Las dos hablaron apenas unos segundos.
Después la joven le entregó la carpeta.
Lucía la abrazó.
Y entonces…
Miró hacia la puerta de vidrio.
Intentó abrirla.
Descubrió que estaba cerrada con llave.
Permaneció varios segundos golpeando suavemente.
Diego nunca la escuchó.
La lluvia y el viento apagaron el sonido.
Finalmente, Lucía dejó el anillo y la carta.
Luego siguió a la muchacha bajo la tormenta.
A las tres con un minuto.
Desapareció caminando.
Sola.
Sin maleta.
Sin mirar atrás.
El vigilante detuvo la grabación.
—¿Quiere que busque la siguiente cámara?
Diego asintió sin poder hablar.
La imagen cambió.
Mostraba la esquina de la avenida principal.
Allí apareció Lucía por última vez.
Subió a un viejo autobús rumbo a la central.
Pero antes de desaparecer entre la gente…

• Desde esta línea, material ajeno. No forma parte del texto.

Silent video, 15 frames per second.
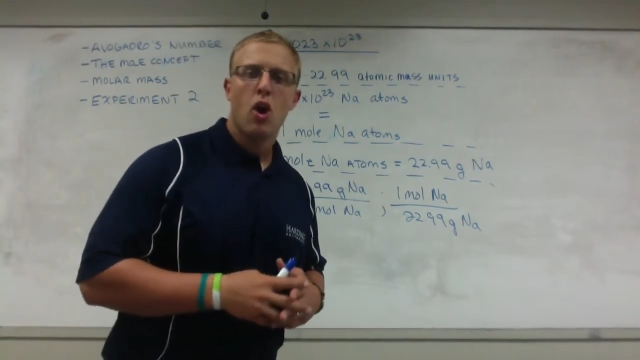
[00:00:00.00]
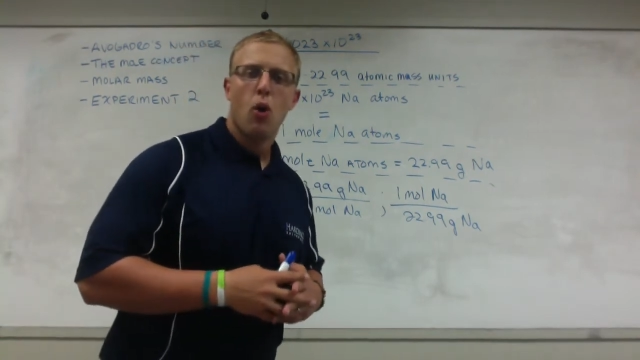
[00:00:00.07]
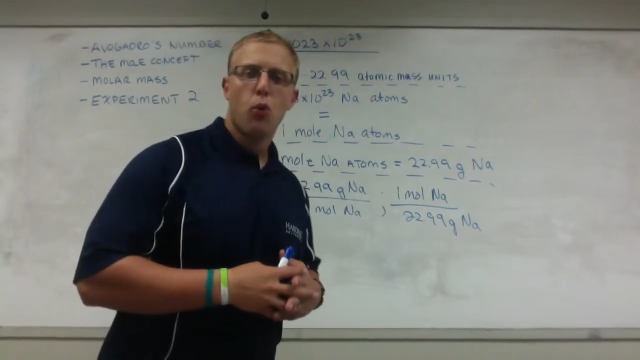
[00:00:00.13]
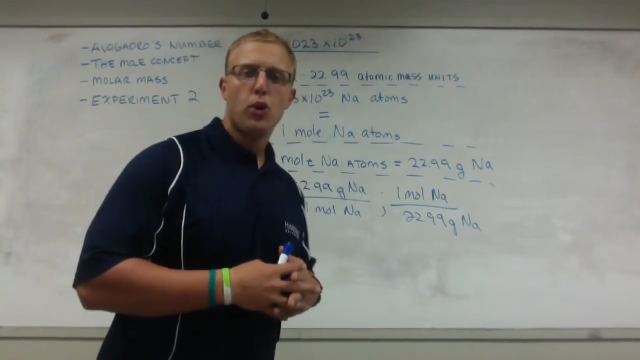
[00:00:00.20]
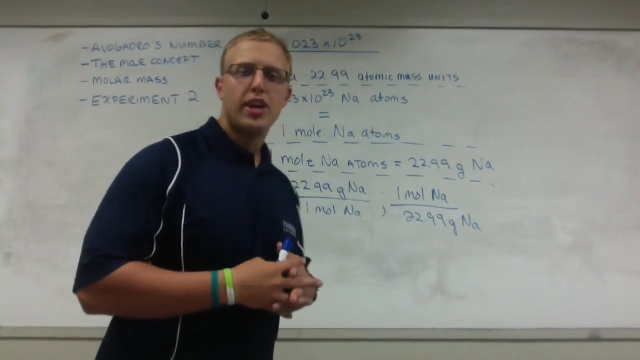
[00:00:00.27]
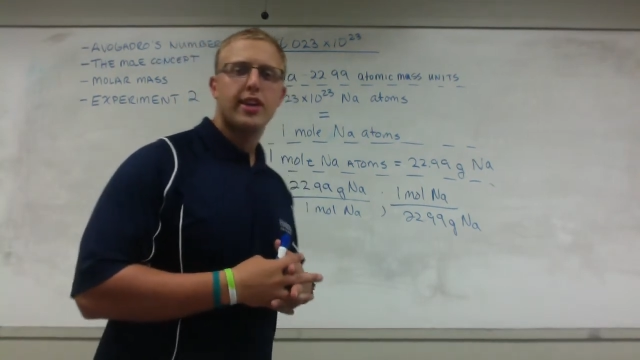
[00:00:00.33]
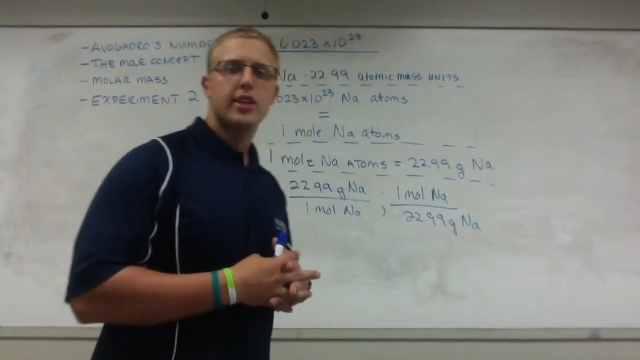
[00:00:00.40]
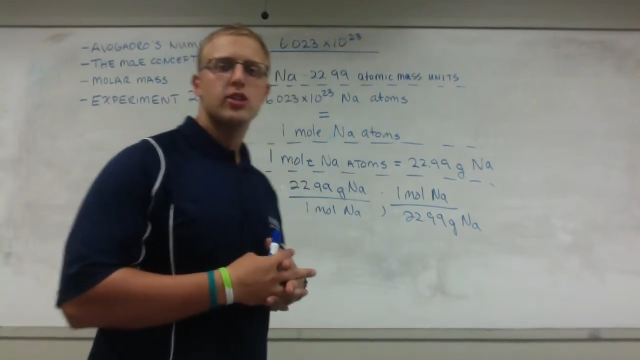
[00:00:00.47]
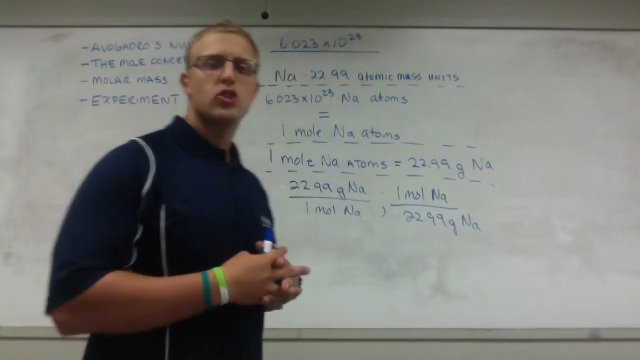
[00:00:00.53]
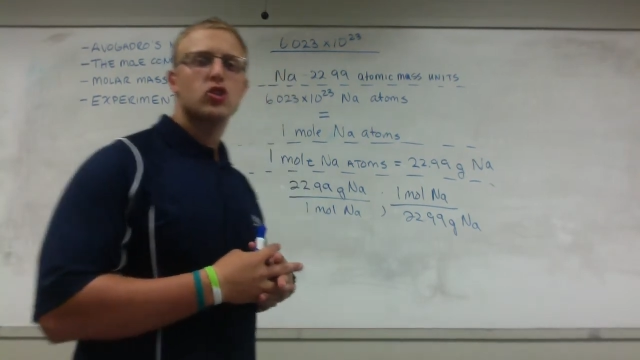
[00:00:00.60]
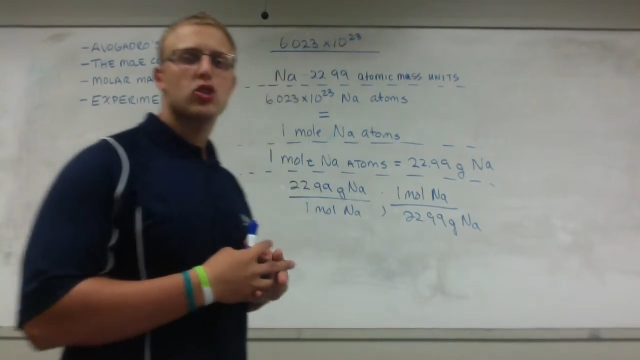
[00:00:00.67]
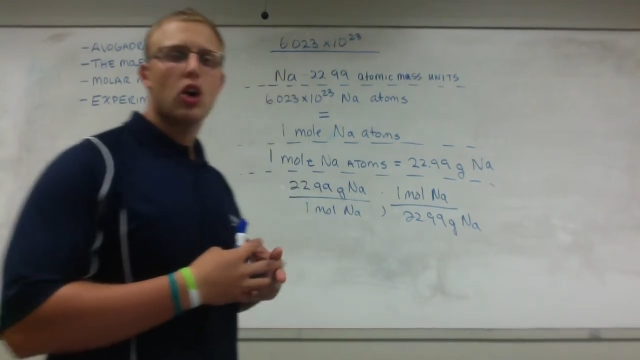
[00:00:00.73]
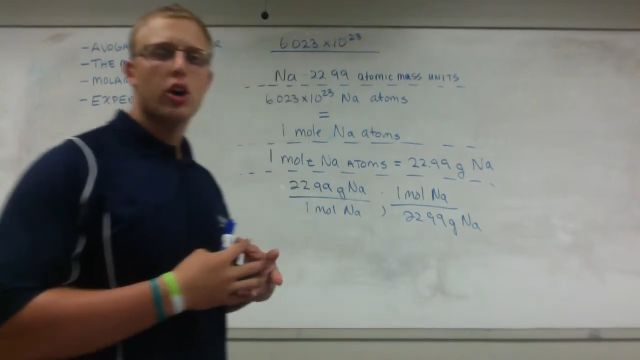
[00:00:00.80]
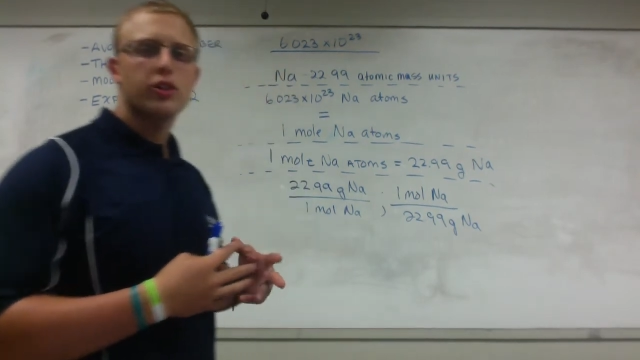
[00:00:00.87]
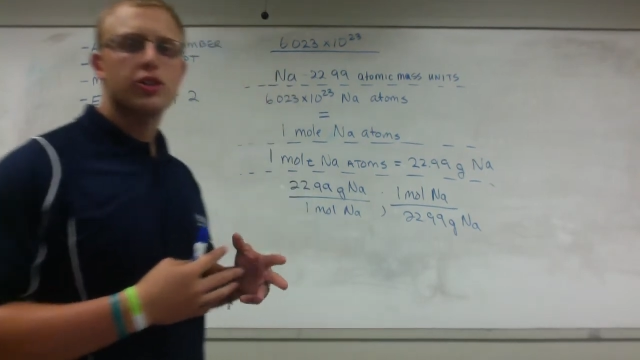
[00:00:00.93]
we can
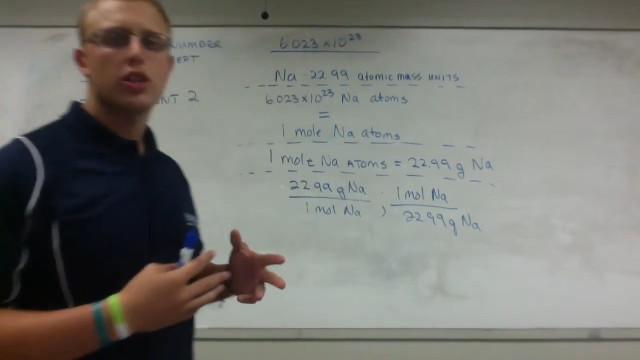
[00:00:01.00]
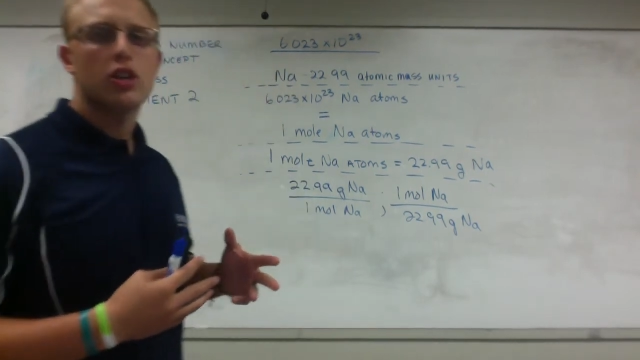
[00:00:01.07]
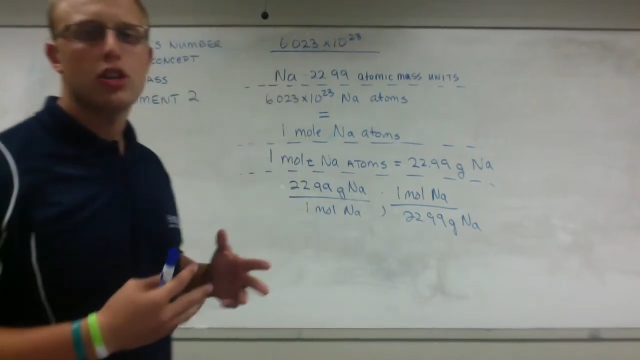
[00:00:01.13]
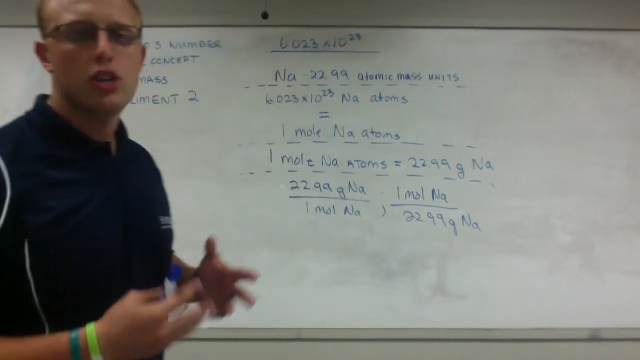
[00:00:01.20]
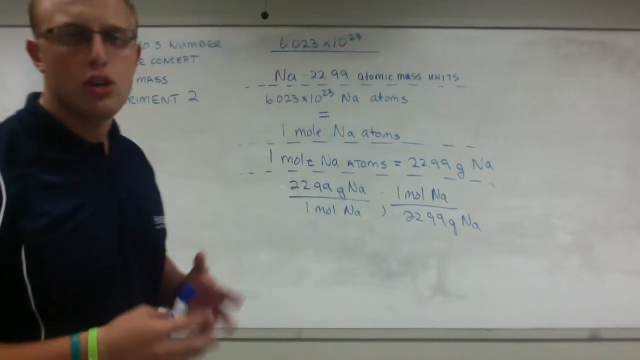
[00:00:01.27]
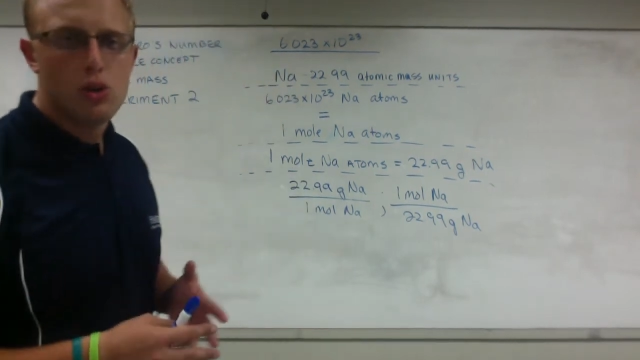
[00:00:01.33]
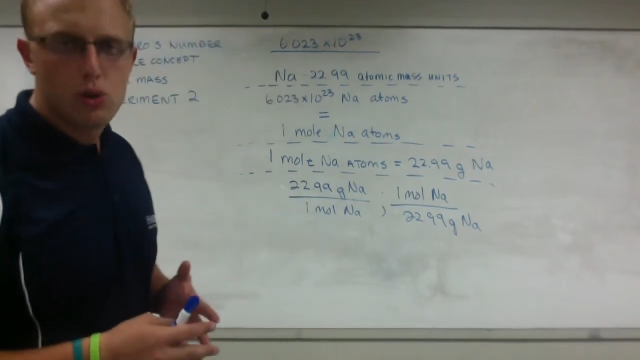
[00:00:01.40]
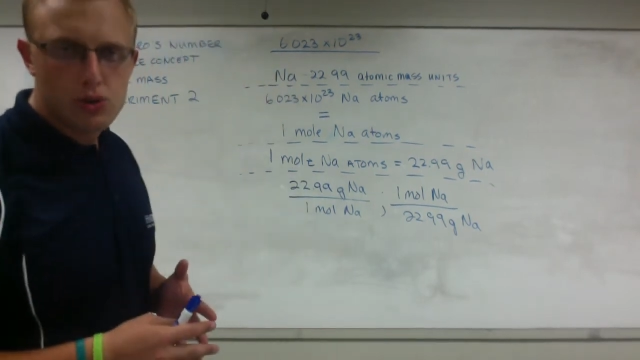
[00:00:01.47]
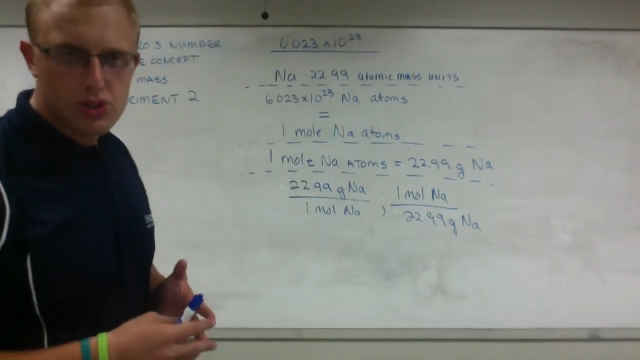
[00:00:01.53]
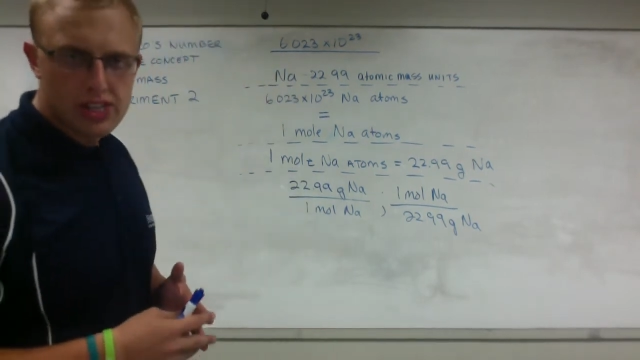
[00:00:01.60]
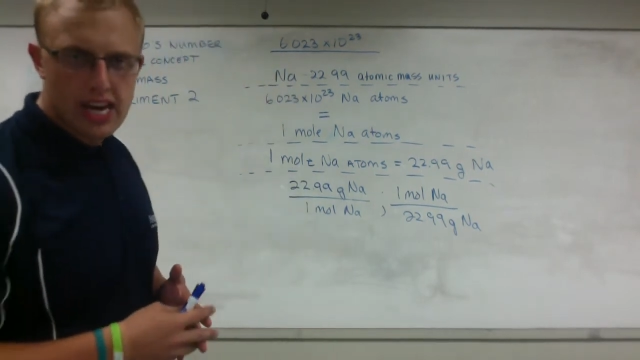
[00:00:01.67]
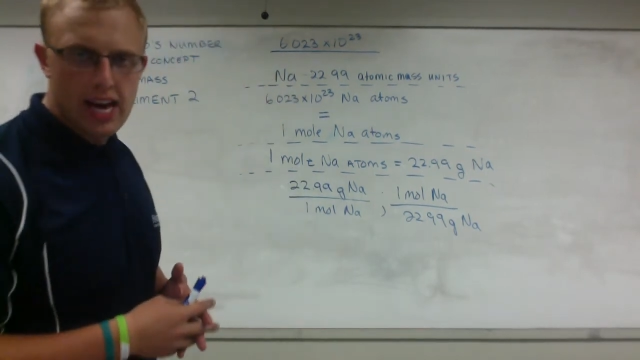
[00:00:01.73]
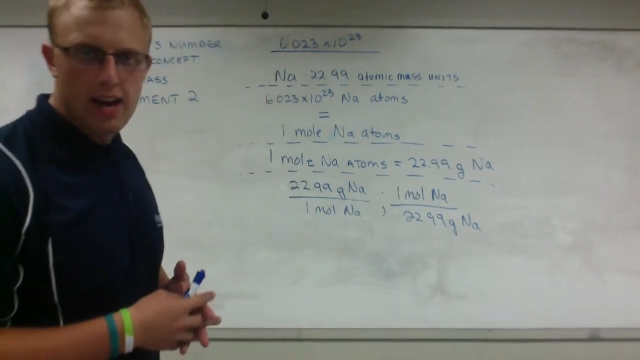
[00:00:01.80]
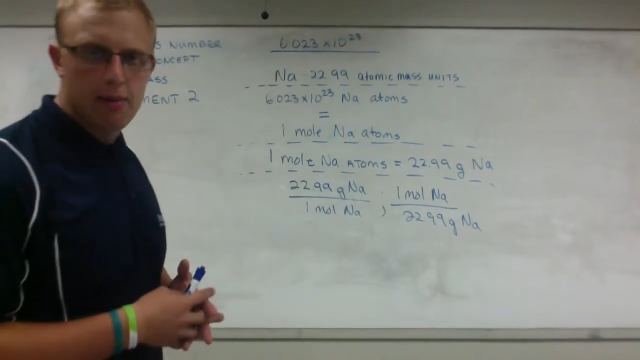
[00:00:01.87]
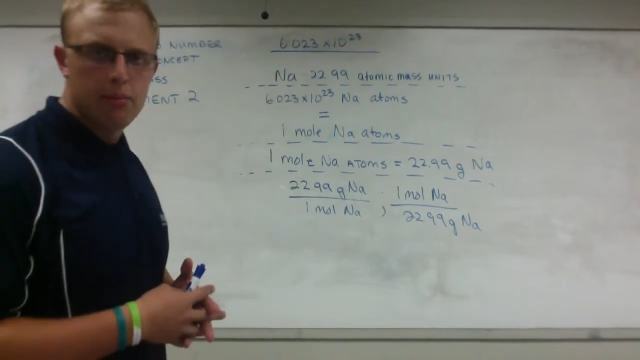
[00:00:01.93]
start to use
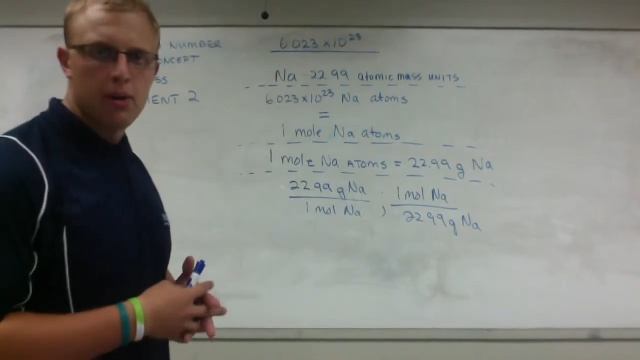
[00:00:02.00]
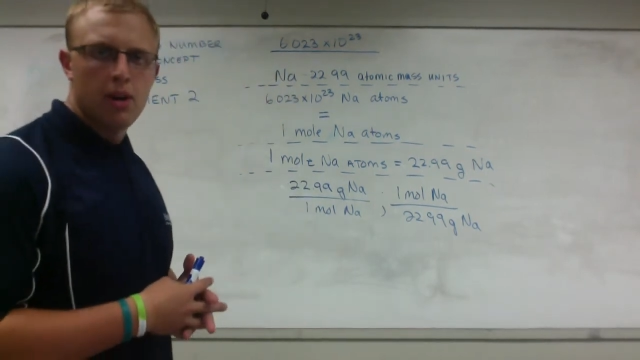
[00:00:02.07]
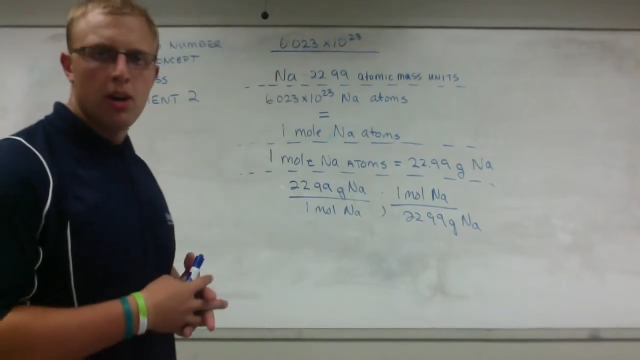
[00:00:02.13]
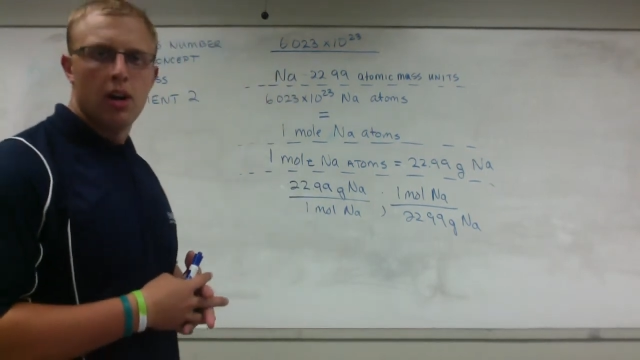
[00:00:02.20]
them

…se volvió una última vez hacia el edificio donde había vivido cuatro años.
Y levantó lentamente la mano.
No para despedirse.
Sino para secarse las lágrimas.
En ese instante, el teléfono de Diego vibró.
Era un mensaje de un número desconocido.
Solo tenía una fotografía.

Lucía estaba sentada dentro del autobús.
Frente a ella había un hombre mayor conectado a un tanque de oxígeno.
Debajo de la imagen aparecía una única frase.
“Si de verdad quieres encontrar a tu esposa… primero tendrás que descubrir quién era el hombre por el que ella estuvo dispuesta a perder su matrimonio.”